# PCA GA webcast?



## rmwilliamsjr (Jun 16, 2012)

does anyone know if the proceedings etc will be webcast?
i'd really like to hear the seminar
http://theaquilareport.com/proposed...eral-assembly-stirs-debate-by-dominic-aquila/
at least an mp3 ought to be available sometime.

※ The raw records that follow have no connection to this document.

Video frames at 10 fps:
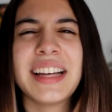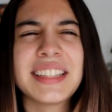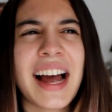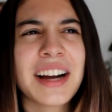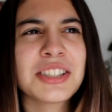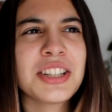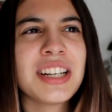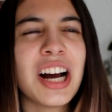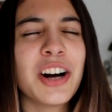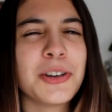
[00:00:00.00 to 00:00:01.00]
It's
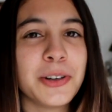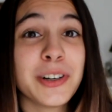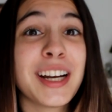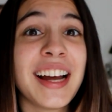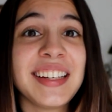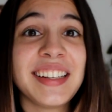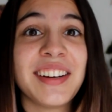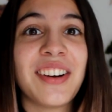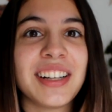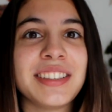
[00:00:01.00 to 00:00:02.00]
actually a good idea
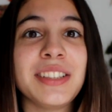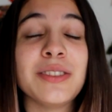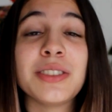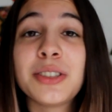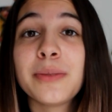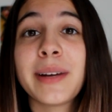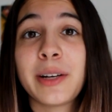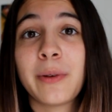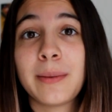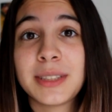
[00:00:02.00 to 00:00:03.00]
not to use too
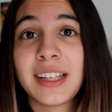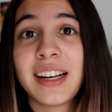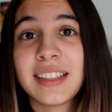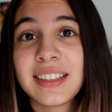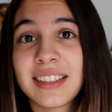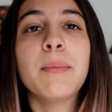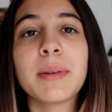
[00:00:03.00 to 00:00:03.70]
many websites.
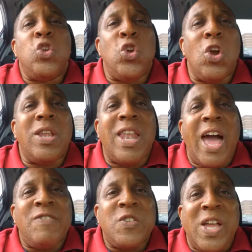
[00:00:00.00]
your
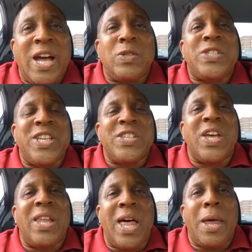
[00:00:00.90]
lifestyle says
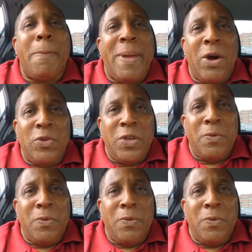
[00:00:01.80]
a lot about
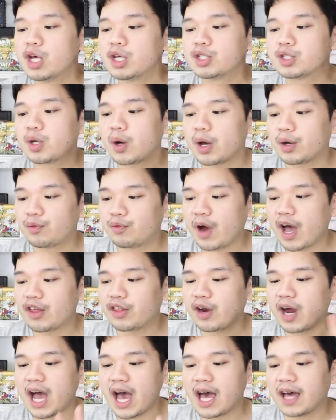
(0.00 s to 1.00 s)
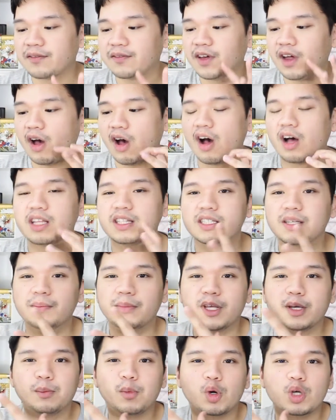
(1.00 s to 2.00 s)
so I'd rather have it on
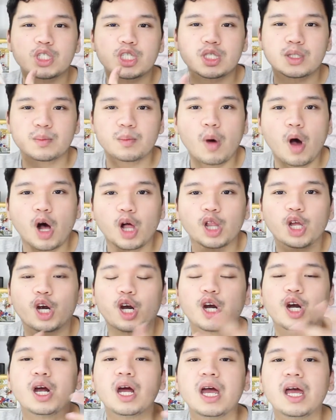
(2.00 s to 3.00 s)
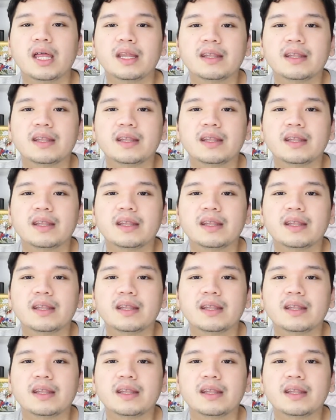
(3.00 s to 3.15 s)
something more smaller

i looked at pcaga.org, there really isn't anything there yet.


----------



## Covenant Joel (Jun 16, 2012)

rmwilliamsjr said:


> does anyone know if the proceedings etc will be webcast?
> i'd really like to hear the seminar
> http://theaquilareport.com/proposed...eral-assembly-stirs-debate-by-dominic-aquila/
> at least an mp3 ought to be available sometime.
> ...




The GA webcast will probably be linked at the ByFaithOnline.com site. The seminars are usually available as mp3s after GA through Barker Productions.


----------



## rmwilliamsjr (Jun 19, 2012)

thank you.
i found this today.
Friday Morning Business - June 10 -The PCA, PCA General Assembly - Watch Christian Video, TV


2012 PCA General Assembly 
Tuesday, June 19
7:30 p.m. to 10:30 p.m. – Worship Service and Election of Moderator


----------